The average neighborhood construction year is 1990. With a 1983 vintage, this asset is older than nearby stock, pointing to potential value-add through common-area upgrades, unit interiors, and systems modernization; capital planning should account for aging components. Within a 3-mile radius, demographics show flat recent population growth alongside a notable increase in households and families, and forecasts point to additional household growth—expanding the renter pool and supporting occupancy stability. Median contract rents are mid-market for Austin, while a rent-to-income ratio around 0.30 suggests some affordability pressure that warrants careful renewal strategies.

Relative to the Austin metro, the neighborhood’s safety position trends below average (crime rank 367 of 527 neighborhoods). Nationally, it sits in lower safety percentiles, indicating elevated incident rates when compared with many U.S. neighborhoods.
Recent momentum shows mixed signals: estimated property offenses declined by 17.4% over the past year, while violent offenses remain comparatively elevated (low national percentile).
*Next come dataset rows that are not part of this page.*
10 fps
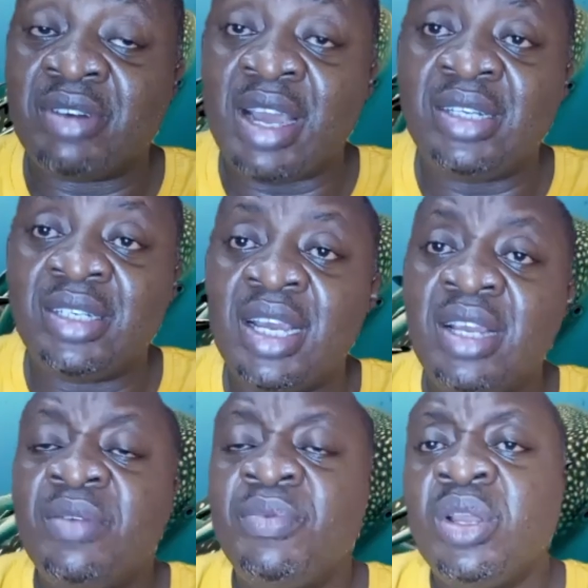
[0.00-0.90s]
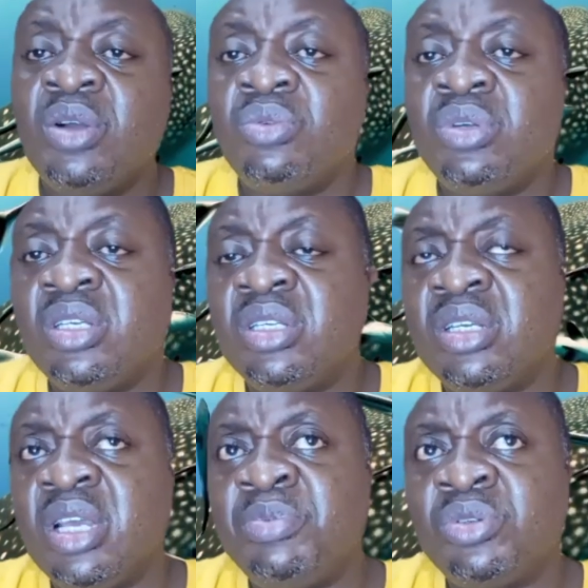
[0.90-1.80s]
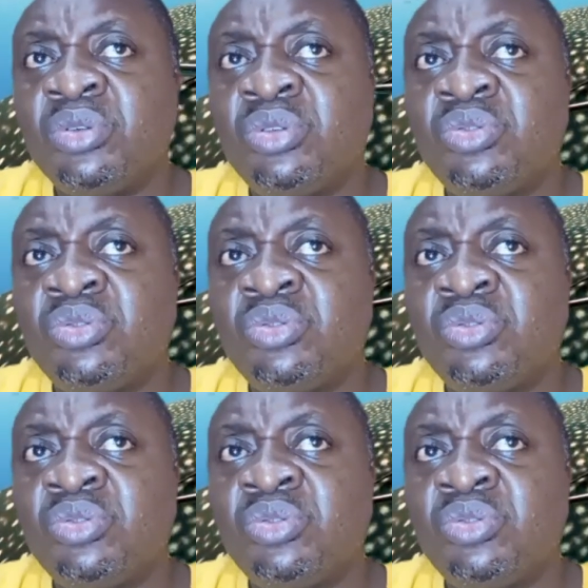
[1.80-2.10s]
right? Yeah, which is the episode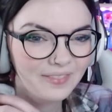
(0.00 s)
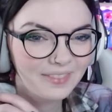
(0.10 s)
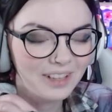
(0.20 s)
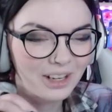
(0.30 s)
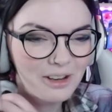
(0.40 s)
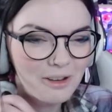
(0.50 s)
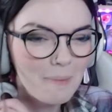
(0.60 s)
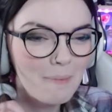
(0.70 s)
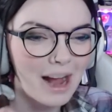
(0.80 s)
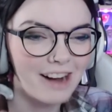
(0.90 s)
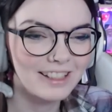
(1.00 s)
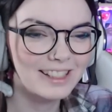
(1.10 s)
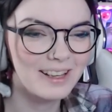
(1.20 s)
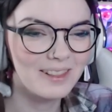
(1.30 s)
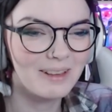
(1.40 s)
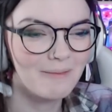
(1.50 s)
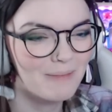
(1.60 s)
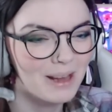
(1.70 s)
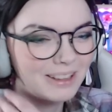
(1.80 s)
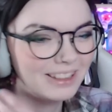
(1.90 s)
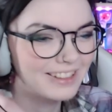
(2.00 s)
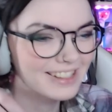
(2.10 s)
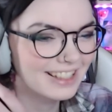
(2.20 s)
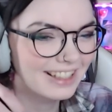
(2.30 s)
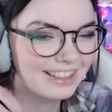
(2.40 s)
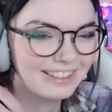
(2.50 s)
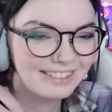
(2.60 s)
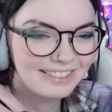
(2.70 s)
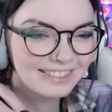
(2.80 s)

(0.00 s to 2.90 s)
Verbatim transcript: Are you embarrassing the Imperials again?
For investors, this calls for prudent underwriting on security measures and asset design, while noting the improvement trend in property-related incidents.
- Airgas — corporate offices (3.5 miles)
- Coca-Cola — corporate offices (4.2 miles)
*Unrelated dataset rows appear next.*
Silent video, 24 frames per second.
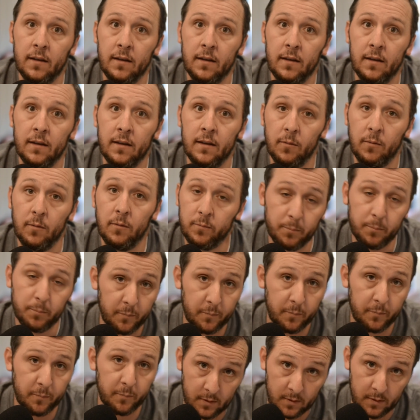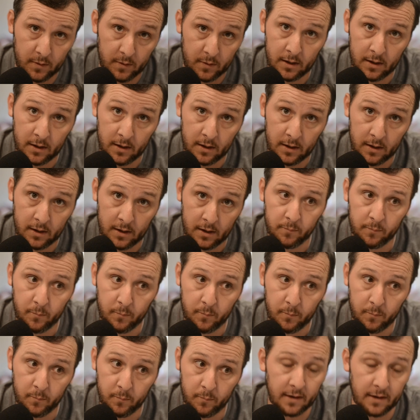And
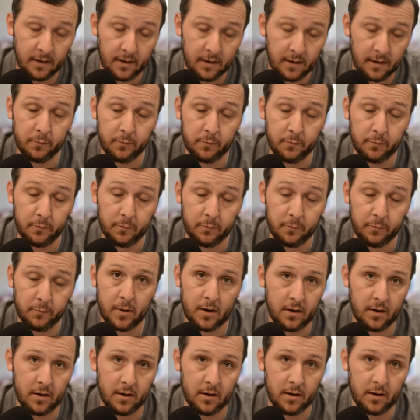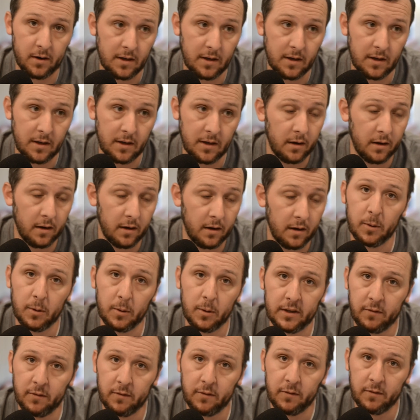because it informs every part of their thinking, it informs
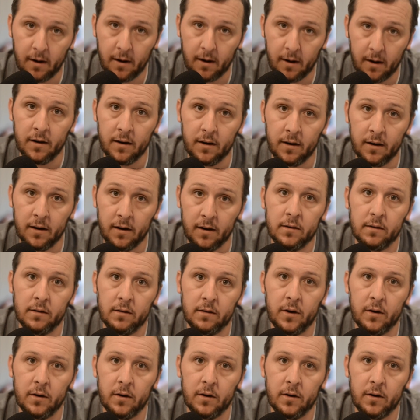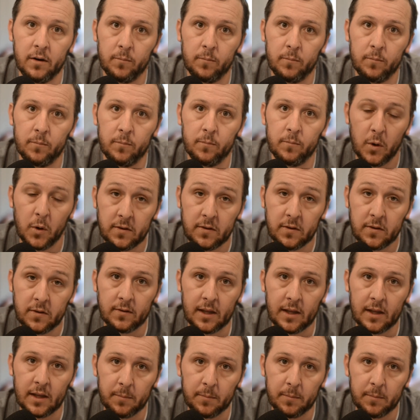every part of their choices they
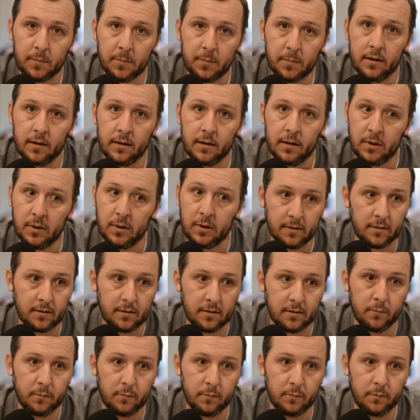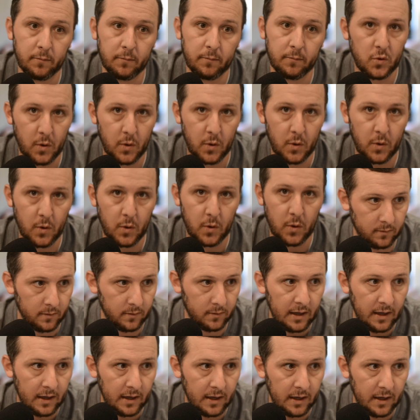make. And because it informs their choices,
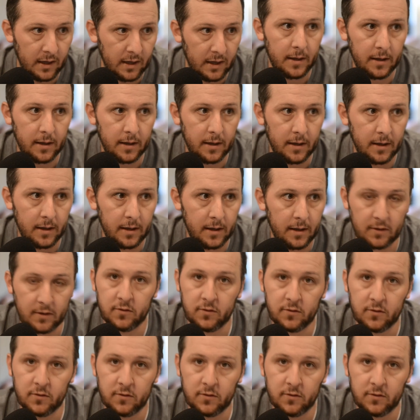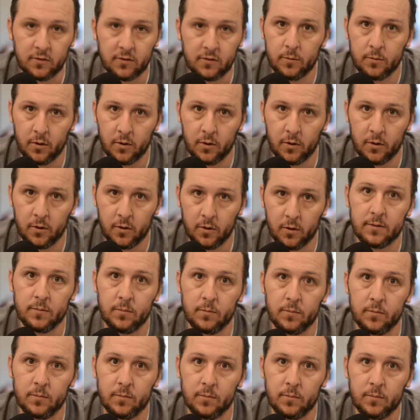it essentially creates their
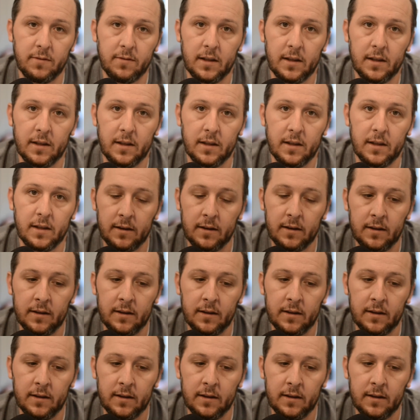life they live in.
- Adobe — corporate offices (5.3 miles)
- Whole Foods Market — corporate offices (5.5 miles) — HQ
- Oracle Waterfront — corporate offices (6.2 miles)
This 49‑unit, 1983-vintage property sits in a neighborhood with strong renter fundamentals and nationally competitive occupancy. According to CRE market data from WDSuite, neighborhood occupancy is about the top quartile nationally and renter-occupied units are a large share of local housing, indicating a sizable tenant base. The 1983 vintage is older than the area’s average stock, creating clear value‑add angles through interior refreshes and systems updates, with underwriting that reserves for near-term capex.
Within a 3‑mile radius, households have been increasing and are projected to expand further, which supports a larger renter pool and leasing depth. Local amenity density is modest beyond restaurants, and safety metrics trail the metro, so the thesis leans on workforce demand, proximity to major employers, and operational execution to balance pricing power with retention in a rent-to-income environment near 0.30.
- Healthy neighborhood occupancy supports leasing stability and renewals.
- High renter-occupied share signals depth of demand for multifamily units.
- 1983 vintage provides value‑add potential via unit and systems modernization.
- 3‑mile household growth and forecasts expand the prospective renter pool.
- Risks: below-metro safety standing, limited immediate amenities, and affordability pressure require disciplined lease and capex strategy.